Introduction and Overview
The Intelligence Community Studies Board (ICSB) of the National Academies of Sciences, Engineering, and Medicine convened a 2-day virtual workshop on December 17 and 21, 2021, to explore insights from world-class experts and technologists familiar with the extensive range of issues associated with anticipating rare events—those characterized by a very low probability of occurring—of major significance.
Intelligence preparation of the battlefield includes information about, and warnings related to, significant rare events.
Intelligence preparation for high-risk environments catalyzed by rare events requires some of the most difficult types of time-sensitive data collection, situational interpretation, and analysis to establish priorities using multiple criteria. Developing decision advantage through the analysis of rare events requires the consideration of both qualitative and quantitative factors, such as the possibility of the event, the elements and circumstances of the event as it occurs, and the consequences of the event.
Because rare event analysis is often plagued by data sparsity, noise, ambiguity, and contextual bias from data sources, it is not always possible to properly align opportunistic sets of data about a rare event gathered separately and independently across various contexts. Additionally, because the data often are collected opportunistically and not in a focused way, it can be incomplete or of poor quality for this purpose. Taken together, these factors can result in reliance on interpretive operations that push the limits of purely data-driven analysis and lead to vulnerability to deception or bias-related misinterpretation. Conversely, the use of highly focused, specific, rare event–directed sensing and data collection resources intended to increase sensitivity can increase the probability for missed signals and false alarms. In the case of operational environments, a rare event would be characterized by any extreme disruption of routine objectives, context, and other characteristics of those operations and environment.
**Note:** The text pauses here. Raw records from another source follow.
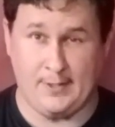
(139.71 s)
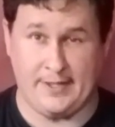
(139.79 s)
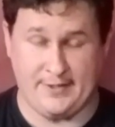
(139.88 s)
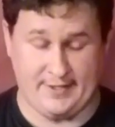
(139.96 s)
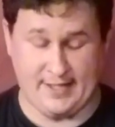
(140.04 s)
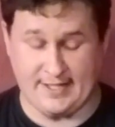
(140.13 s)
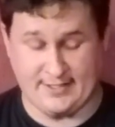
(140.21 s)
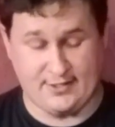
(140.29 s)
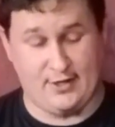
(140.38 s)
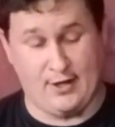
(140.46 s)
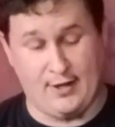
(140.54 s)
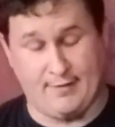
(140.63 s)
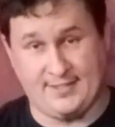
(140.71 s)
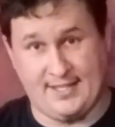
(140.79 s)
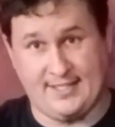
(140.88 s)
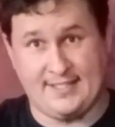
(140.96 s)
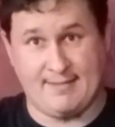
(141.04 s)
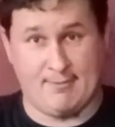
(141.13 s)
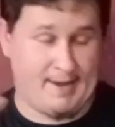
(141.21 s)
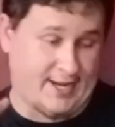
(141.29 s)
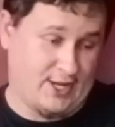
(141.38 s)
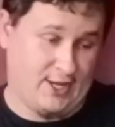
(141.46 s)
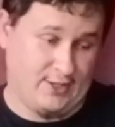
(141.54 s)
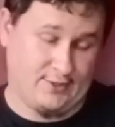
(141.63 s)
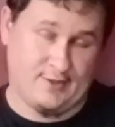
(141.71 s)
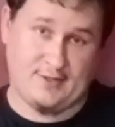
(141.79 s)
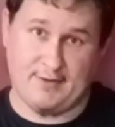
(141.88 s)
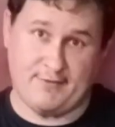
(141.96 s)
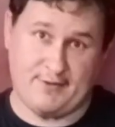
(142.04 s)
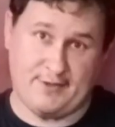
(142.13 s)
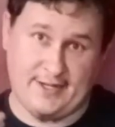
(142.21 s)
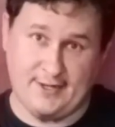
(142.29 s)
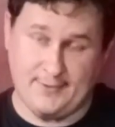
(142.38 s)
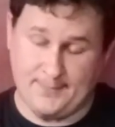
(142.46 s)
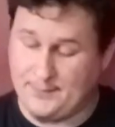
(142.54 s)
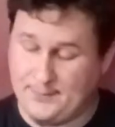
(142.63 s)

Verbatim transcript: I think that's going to offset some of my colors over there.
In summary, data collected about an unpredicted event can range from being opportunistic, contextually constrained, and relatively uncontrolled to highly focused and specific. In either case, some data about the event, possibly more generally useful, could easily go unmeasured or remain unknown, given the particular operational context. Thus it might be difficult to align specific operational data about a rare event with other data collected for other purposes about that particular or similar event. Correlations can become tenuous, entirely illusory, or even become lost.
The U.S. Defense Threat Reduction Agency (DTRA)-sponsored workshop (see Appendix A for the original statement of task) described in the upcoming chapters was forged out of the need for greater focus on rare events. In turn, this workshop also called for greater institutional consideration and incorporation of the way rare event data are both collected and analyzed.
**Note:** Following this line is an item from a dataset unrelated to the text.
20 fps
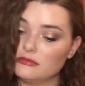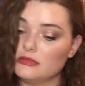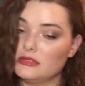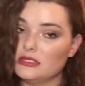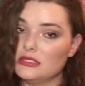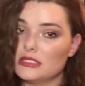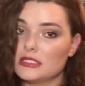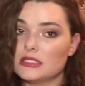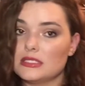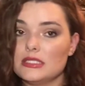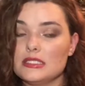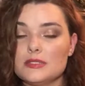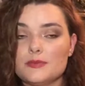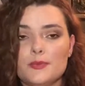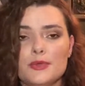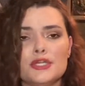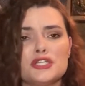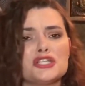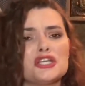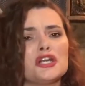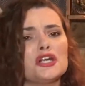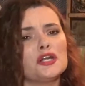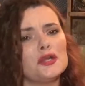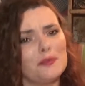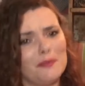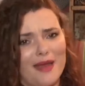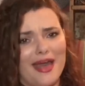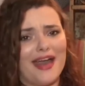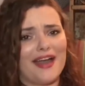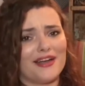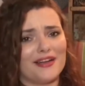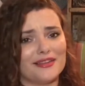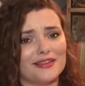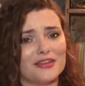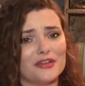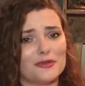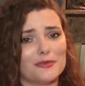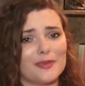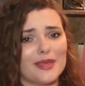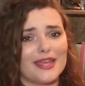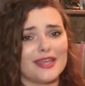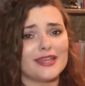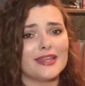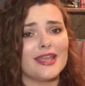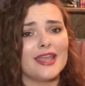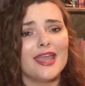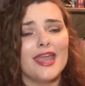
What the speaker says: let's push her back a little bit.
Over the course of the 2-day workshop, the speakers discussed analytical methods, computational advances, data sources, and risk assessment approaches for anticipating rare events, including natural disasters, pandemics, anthropogenic threats, and widespread technological change.
Christopher Barrett, chair of the planning committee, opened the workshop by noting that the idea of anticipating rare events of major significance immediately raises a variety of complicated issues, such as how to know something is major, how to look for it when it has never happened before, or how to know which of the many minor events that occur will emerge and become significant. Each of these vexing issues is begging for better solutions. He also mentioned the challenge of assigning responsibility to individuals, organizations, and even artificial intelligence systems for making judgments and interpreting situations as they pertain to anticipating and preparing for a rare event of major significance. He then introduced Theodore Plasse, chief of the Analysis and Plans Division at DTRA, to provide background and perspective from the sponsor.
Plasse explained that the Department of Defense (DoD) created DTRA in 1998 to provide better predictive analysis that would enable actions to counter weapons of mass destruction (WMDs). His team started with a predictive analysis that forecasts enemy courses of action based on space and time, geographic positions, where things move around, how long they take to move, and when they will come together. With some reworking of this general model, the team was successful at satisfying the task it was given, and it has since worked with the Intelligence Advanced Research Projects Activity (IARPA) to further refine this model for conducting predictive analysis for WMD. This workshop came about, said Plasse, after he attended ICSB meetings and spoke with its members about the possibility of expanding DTRA’s work beyond WMD.
To conduct this workshop, ICSB appointed a workshop planning committee to identify potential speakers and design the workshop agenda. Planning committee members and National Academies staff worked with the sponsor in advance of the meeting to refine the workshop’s topics for discussion. Approximately 85 participants, including the planning committee, invited panelists, national security community staff and officials, and National Academies staff, participated in the virtual workshop.
The workshop rapporteurs prepared this proceedings as a factual summary of what occurred at the workshop. The planning committee’s role was limited to planning the workshop. Statements, recommendations, and opinions expressed are those of individual presenters and participants, and are not necessarily endorsed or verified by the National Academies, and they should not be construed as reflecting any group consensus.